Thank you Feynman for the lead.

I was able to modify the code using clues from the RegressionMetrics example. 
Here is what I got now.

val deviceAggregateLogs = 
sc.textFile(logFile).map(DailyDeviceAggregates.parseLogLine).cache()

// Calculate statistics based on bytes-transferred
val deviceIdsMap = deviceAggregateLogs.groupBy(_.device_id)
println(deviceIdsMap.collect().deep.mkString("\n"))

val summary: MultivariateStatisticalSummary = {
  val summary: MultivariateStatisticalSummary = deviceIdsMap.map {
    case (deviceId, allaggregates) => Vectors.dense({
      val sortedAggregates = allaggregates.toArray
      Sorting.quickSort(sortedAggregates)
      sortedAggregates.map(dda => dda.bytes.toDouble)
    })
  }.aggregate(new MultivariateOnlineSummarizer())(
      (summary, v) => summary.add(v),  // Not sure if this is really what I 
want, it just came from the example
      (sum1, sum2) => sum1.merge(sum2) // Same doubt here as well
    )
  summary
}
It compiles fine. But I am now getting an exception as follows at Runtime.

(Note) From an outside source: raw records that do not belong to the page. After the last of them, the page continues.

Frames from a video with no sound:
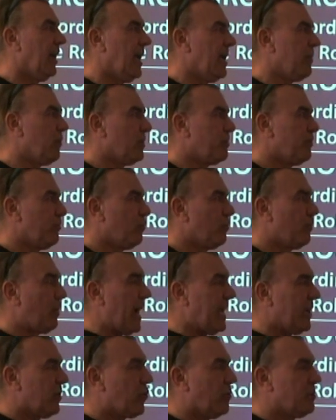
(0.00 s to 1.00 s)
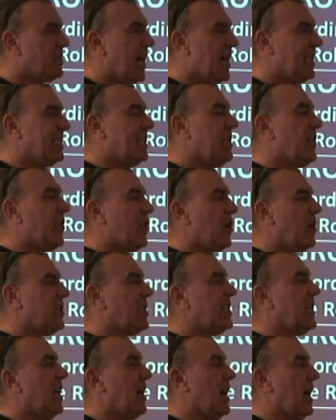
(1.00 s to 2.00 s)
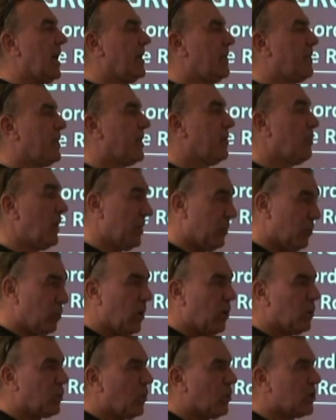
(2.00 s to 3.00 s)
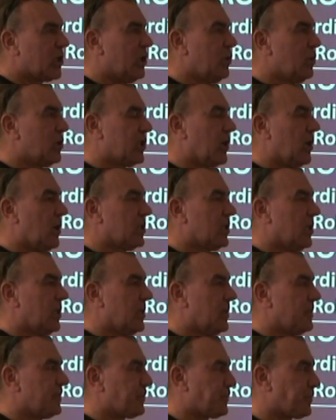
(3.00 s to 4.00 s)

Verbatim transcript: It was bankrupt 1939 when World War II started.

Exception in thread "main" org.apache.spark.SparkException: Job aborted due to 
stage failure: Task 1 in stage 3.0 failed 1 times, most recent failure: Lost 
task 1.0 in stage 3.0 (TID 5, localhost): java.lang.IllegalArgumentException: 
requirement failed: Dimensions mismatch when adding new sample. Expecting 8 but 
got 14.
        at scala.Predef$.require(Predef.scala:233)
        at 
org.apache.spark.mllib.stat.MultivariateOnlineSummarizer.add(MultivariateOnlineSummarizer.scala:70)
        at 
com.aeris.analytics.machinelearning.statistics.DailyDeviceStatisticsAnalyzer$$anonfun$4.apply(DailyDeviceStatisticsAnalyzer.scala:41)
        at 
com.aeris.analytics.machinelearning.statistics.DailyDeviceStatisticsAnalyzer$$anonfun$4.apply(DailyDeviceStatisticsAnalyzer.scala:41)
        at 
scala.collection.TraversableOnce$$anonfun$foldLeft$1.apply(TraversableOnce.scala:144)
        at 
scala.collection.TraversableOnce$$anonfun$foldLeft$1.apply(TraversableOnce.scala:144)
        at scala.collection.Iterator$class.foreach(Iterator.scala:727)
        at scala.collection.AbstractIterator.foreach(Iterator.scala:1157)
        at 
scala.collection.TraversableOnce$class.foldLeft(TraversableOnce.scala:144)
        at scala.collection.AbstractIterator.foldLeft(Iterator.scala:1157)
        at 
scala.collection.TraversableOnce$class.aggregate(TraversableOnce.scala:201)
        at scala.collection.AbstractIterator.aggregate(Iterator.scala:1157)
        at org.apache.spark.rdd.RDD$$anonfun$26.apply(RDD.scala:966)
        at org.apache.spark.rdd.RDD$$anonfun$26.apply(RDD.scala:966)
        at 
org.apache.spark.SparkContext$$anonfun$32.apply(SparkContext.scala:1533)
        at 
org.apache.spark.SparkContext$$anonfun$32.apply(SparkContext.scala:1533)
        at org.apache.spark.scheduler.ResultTask.runTask(ResultTask.scala:61)
        at org.apache.spark.scheduler.Task.run(Task.scala:64)
        at org.apache.spark.executor.Executor$TaskRunner.run(Executor.scala:203)
        at 
java.util.concurrent.ThreadPoolExecutor.runWorker(ThreadPoolExecutor.java:1145)
        at 
java.util.concurrent.ThreadPoolExecutor$Worker.run(ThreadPoolExecutor.java:615)
        at java.lang.Thread.run(Thread.java:722)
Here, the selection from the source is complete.